Scroll untuk membaca artikel
Eko Faizin
Senin, 06 September 2021 | 19:10 WIB
KSAD Jenderal Andika Perkasa. [Muhammad Moeslim/suara.com]

SuaraRiau.id - Beredar isu yang menyebut bahwa KSAD Jenderal Andika Perkasa bakal menjadi Panglima TNI yang baru. Menanggapi hal tersebut, Pengamat Militer dan Pertahanan Connie Rahakundini Bakrie, mengkritik isu tersebut.

Connie menyatakan bahwa betapa konstelasi pemilihan Panglima TNI begitu kental nuansa politiknya.
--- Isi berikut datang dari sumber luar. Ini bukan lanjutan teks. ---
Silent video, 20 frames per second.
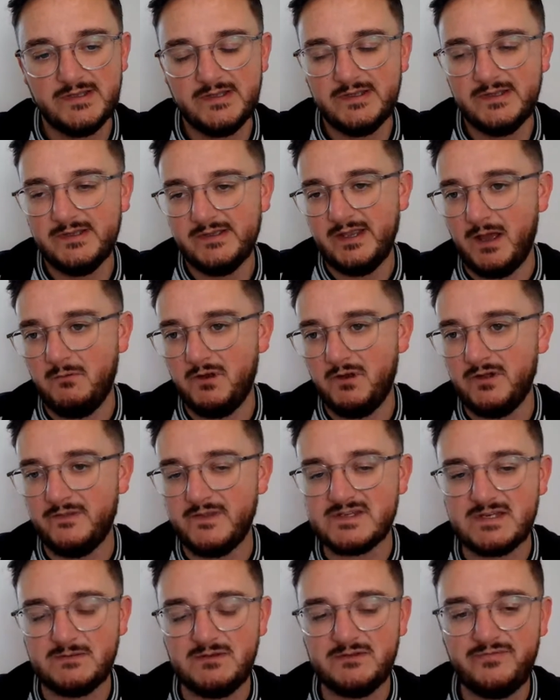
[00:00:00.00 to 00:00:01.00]
in that one in the
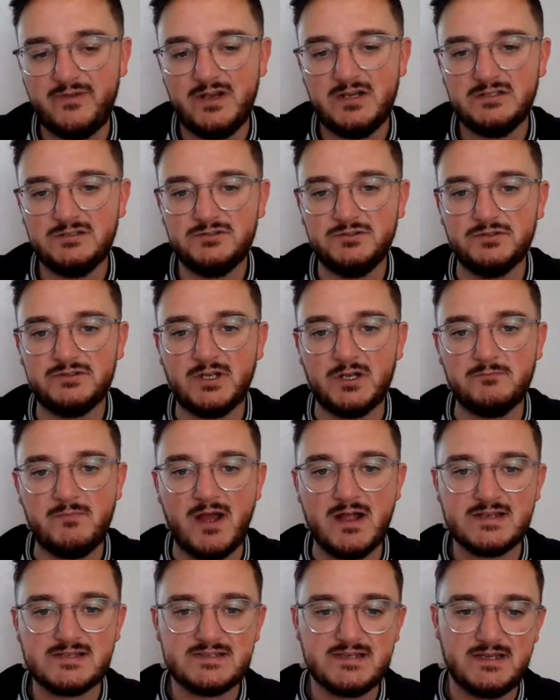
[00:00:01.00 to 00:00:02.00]
semi-final. No doubt
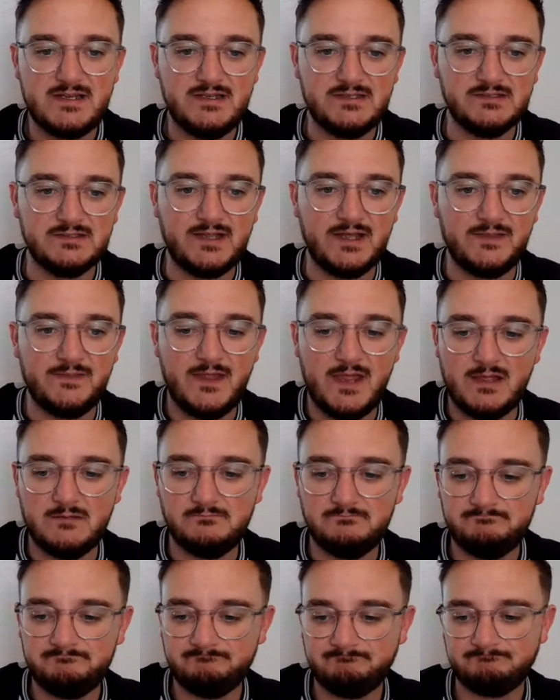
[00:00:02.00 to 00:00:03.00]
Man City will get
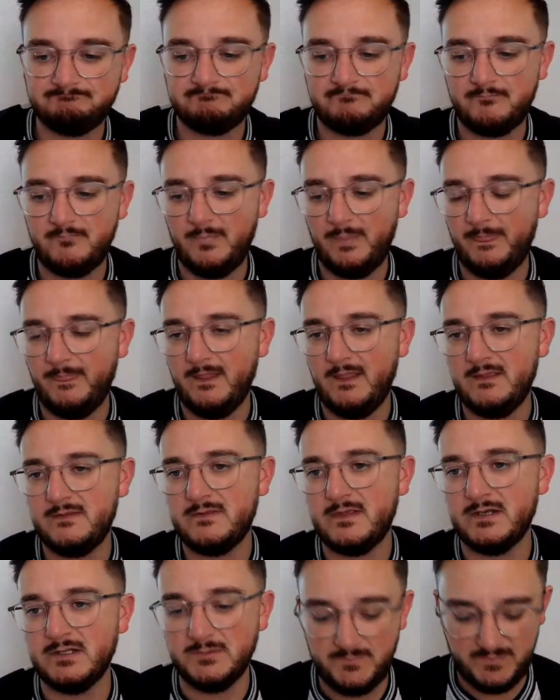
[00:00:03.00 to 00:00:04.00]
them. And
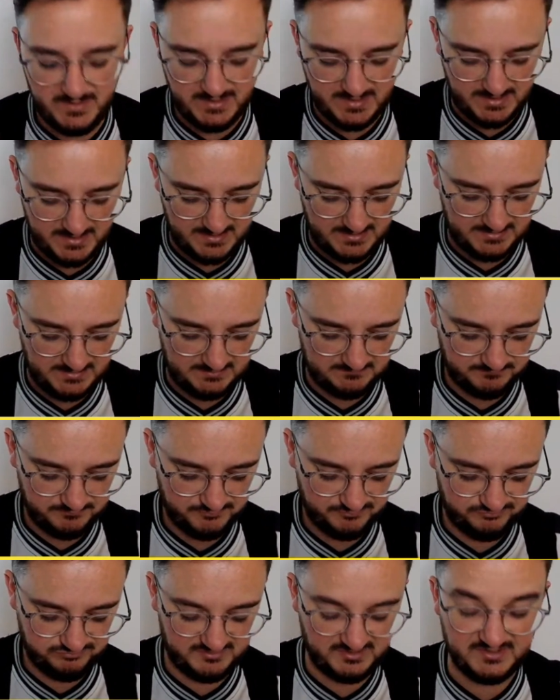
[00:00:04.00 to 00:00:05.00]
then it'll be,
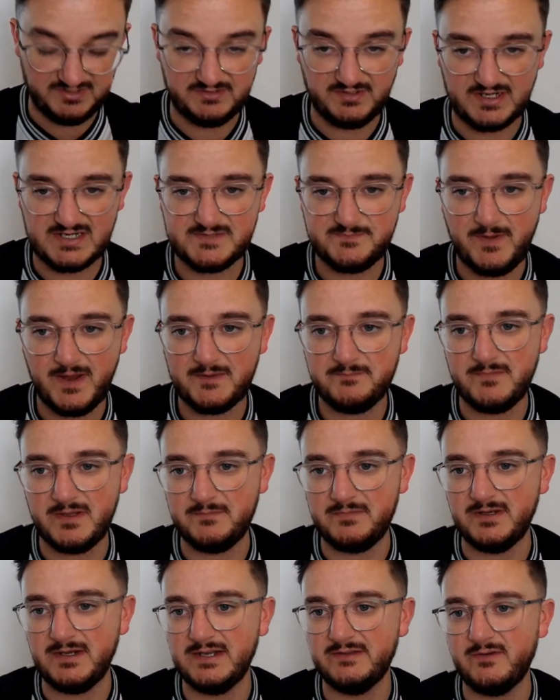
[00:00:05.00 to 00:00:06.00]
you'd expect
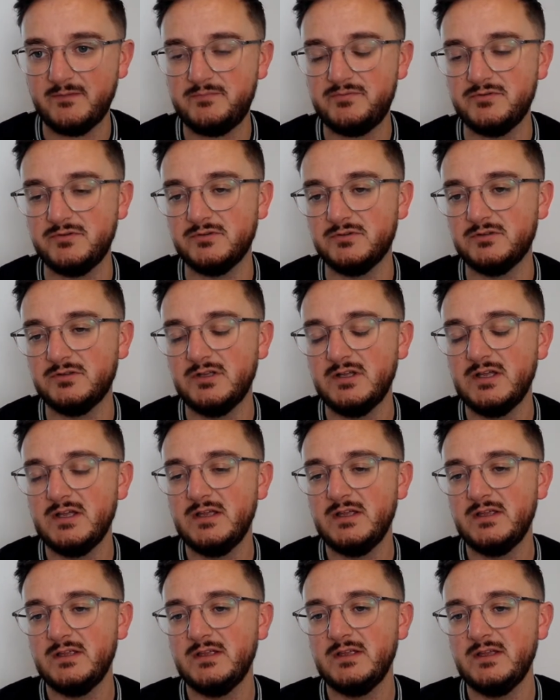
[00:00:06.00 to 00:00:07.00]
maybe Liverpool
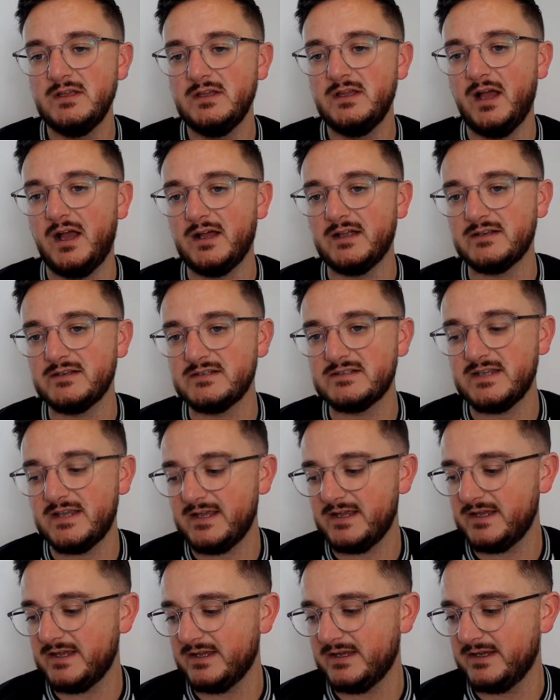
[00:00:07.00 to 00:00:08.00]
and
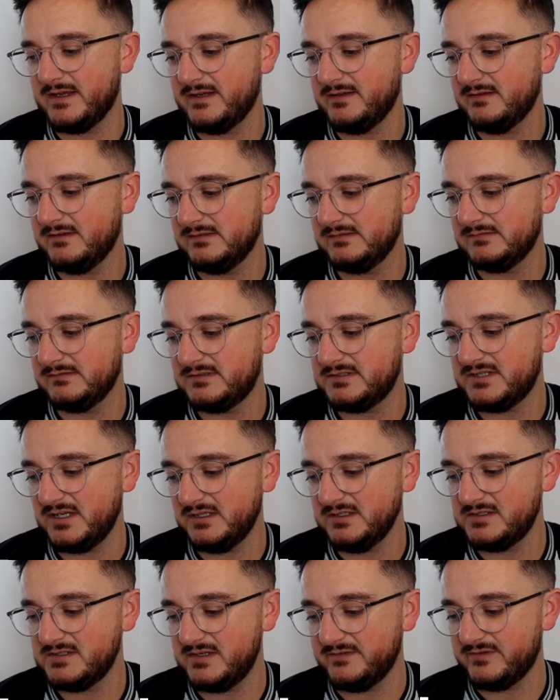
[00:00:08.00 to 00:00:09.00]

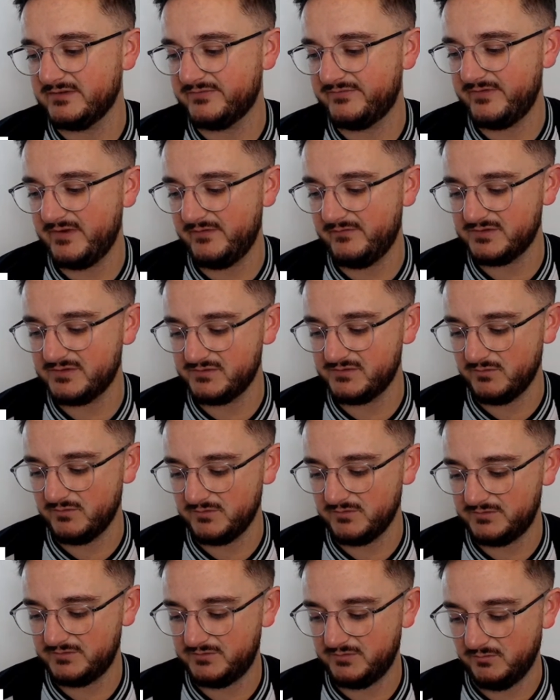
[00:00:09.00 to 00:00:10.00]
Chelsea of the favourites
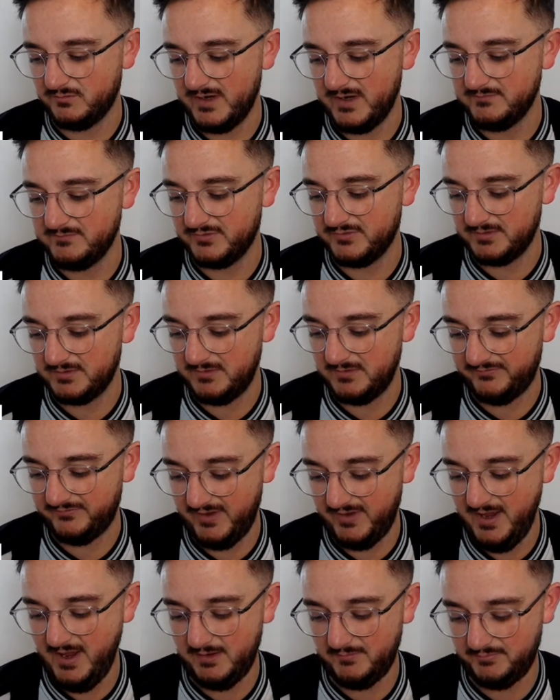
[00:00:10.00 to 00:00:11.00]
to win. But to be
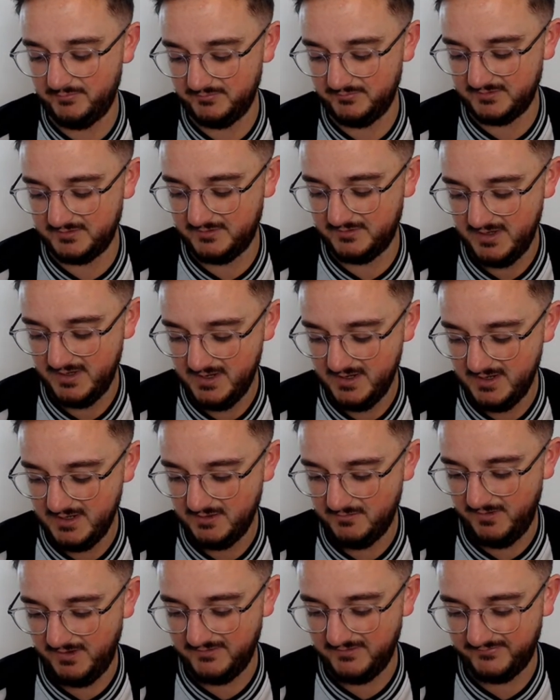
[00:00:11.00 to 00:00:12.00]
fair, I would
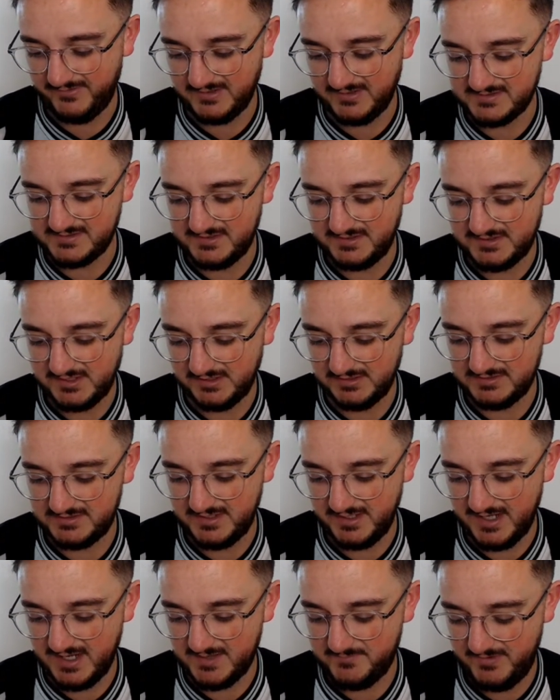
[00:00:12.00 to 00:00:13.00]
quite fancy
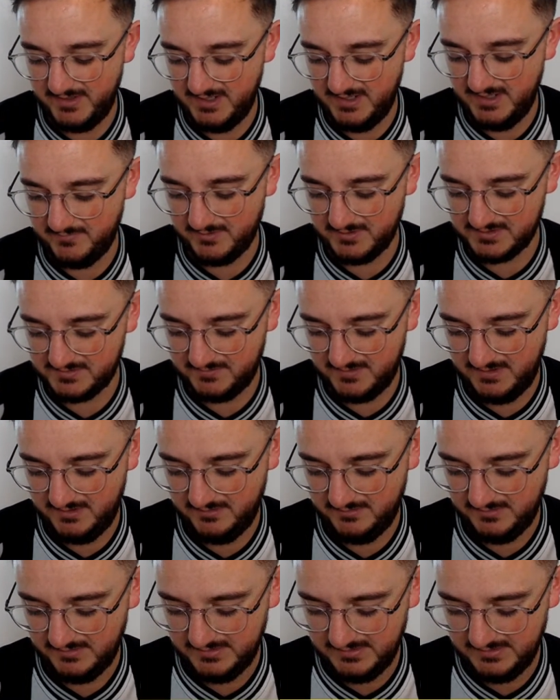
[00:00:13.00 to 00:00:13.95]
Chelsea to get beat, to be honest with you.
Sangat berbeda dengan kondisi di 1998, di mana Panglima TNI dibentuk untuk bekerja profesional, bukan ikut berpolitik.

“Sistem yang ada saat ini seolah ditaik-tarik ke politik, baik akademisi, anggota dewan, yang masing-masing memplot nama,” kata dia dikutip dari Hops.id--jaringan Suara.com, Senin (6/9/2021).
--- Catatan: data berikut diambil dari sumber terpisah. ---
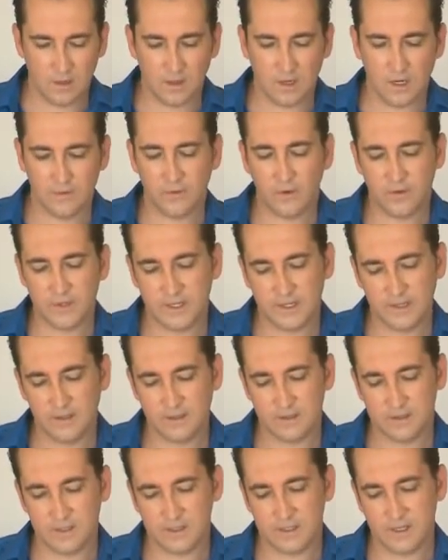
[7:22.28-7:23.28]
Of all the
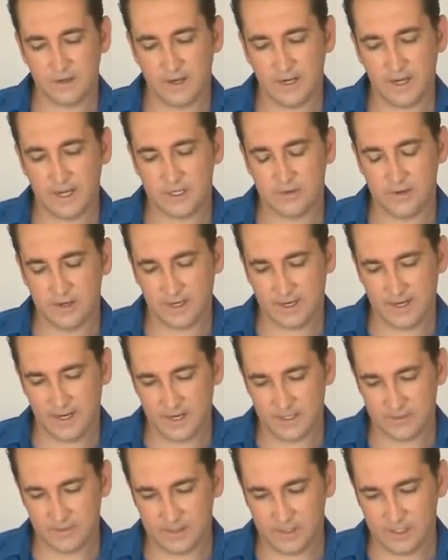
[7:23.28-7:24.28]
illnesses there are to
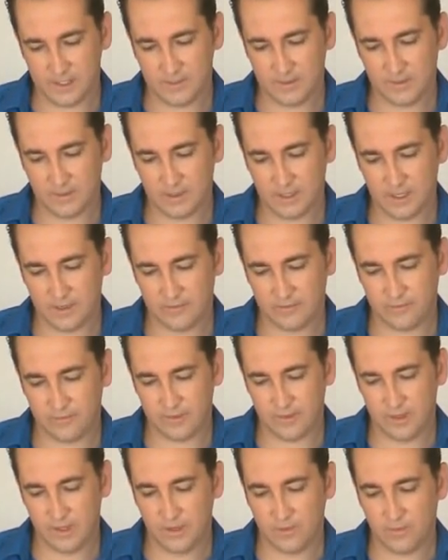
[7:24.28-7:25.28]
encounter in human life,
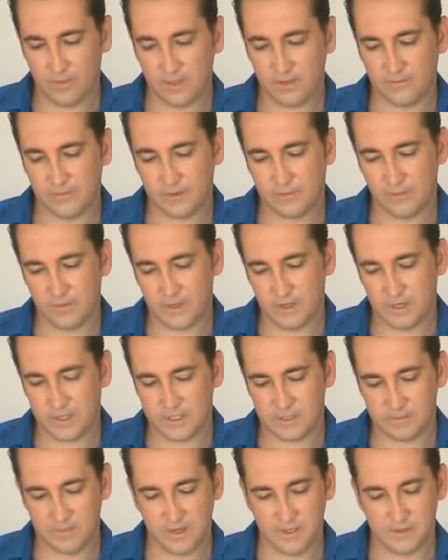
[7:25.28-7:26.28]
one of the
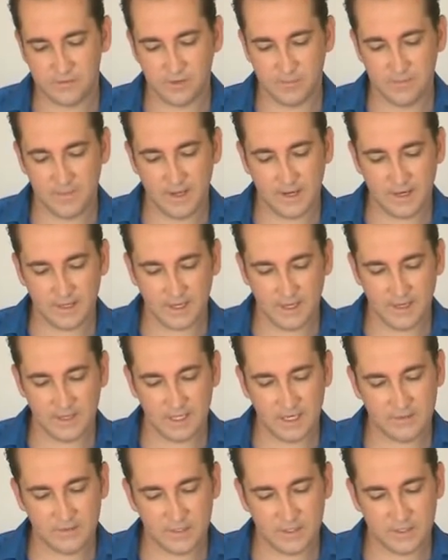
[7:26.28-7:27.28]
worst, most traumatic and
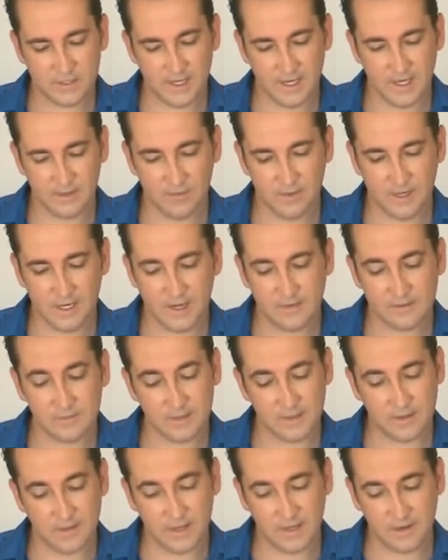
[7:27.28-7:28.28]
devastating would have to
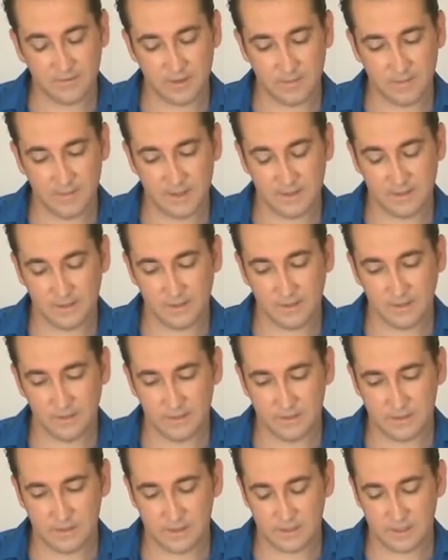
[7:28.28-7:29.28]
be that of the mental
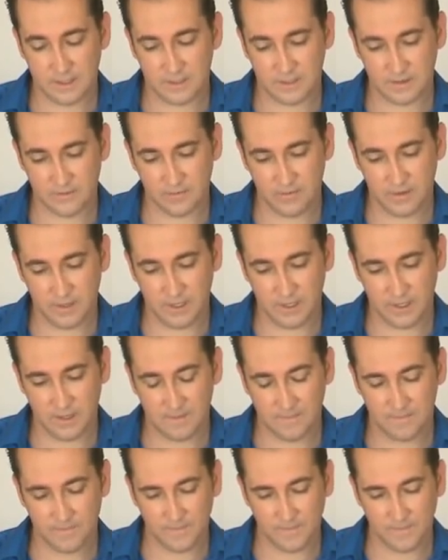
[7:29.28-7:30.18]
illness, schizophrenia.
Connie juga menyayangkan bagaimana ada seorang anggota dewan yang terlihat mengendorse nama Andika Perkasa sebagai Panglima TNI.

Anggota dewan tersebut yakni politisi PDIP Effendi Muara Sakti Simbolon.

Anggota Komisi I itu sebelumnya juga menyebut Panglima Komando Strategis Angkatan Darat Mayor Jenderal Dudung Abdurachman akan menjadi KSAD menggantikan Andika.

Lebih lanjut, kata Connie, pemilihan Panglima TNI adalah hak perograsif presiden, yang tidak perlu terus diombang-ambingkan.

“Panglima TNI diangkat berdasarkan kepentingan organisasi TNI, kalau sudah berdasarkan itu, tidak ada lagi yang boleh gerakan-gerakan senyap atau tidak senyap yang membuat sistem yang sudah hebat yang sudah canggih menjadi tidak hebat,” ujar dia.

Connie menilai bahwa semua kementerian dan lembaga negara sudah sangat dipolitisasi.

“TNI tidak boleh, karena pekerjaan rumahnya masih banyak sekali. Terutama dampak geopolitik kawasan,” kata dia.

Connie lantas menyinggung besarnya beban Panglima TNI baru, termasuk sang calon Andika Perkasa jika terpilih.

Yakni soal banyak kasus, mulai dari isu Papua kemarin, jatuhnya Afghanistan, sampai pada banyaknya jumlah Pamen.

Ia lalu menyinggung senjata yang perlu dibenahi, termasuk pengaturan standar kekuatan di tiga matra, baik darat, udara, dan laut agar tidak berbeda jauh.

“Termasuk soal masih bertumpuknya Pamen di lantai 8, makanya belakangan ada kebijakan pensiun dipercepat. Lalu benahi juga pembedaan antara TNI administrasi dan prajurit tempur.” ujar Connie.

Menurut Connie, calon Panglima TNI ideal adalah yang bisa membaca proyeksi sesuai arah Presiden Jokowi pada 2014 lalu yang menginginkan Indonesia sebagai poros maritim dunia.

“Doktrin harus diubah, karena sudah beda. Beda zaman sebelum Pak Hadi, Hadi, lalu yang sekarang, poros maritim dunia jangan ditinggalkan,” katanya.

Apalagi, kata dia, ke depan kasus Laut China Selatan bakal makin menajam, termasuk lahirnya proxy baru, seperti Pakistan, India, dan Afghanistan.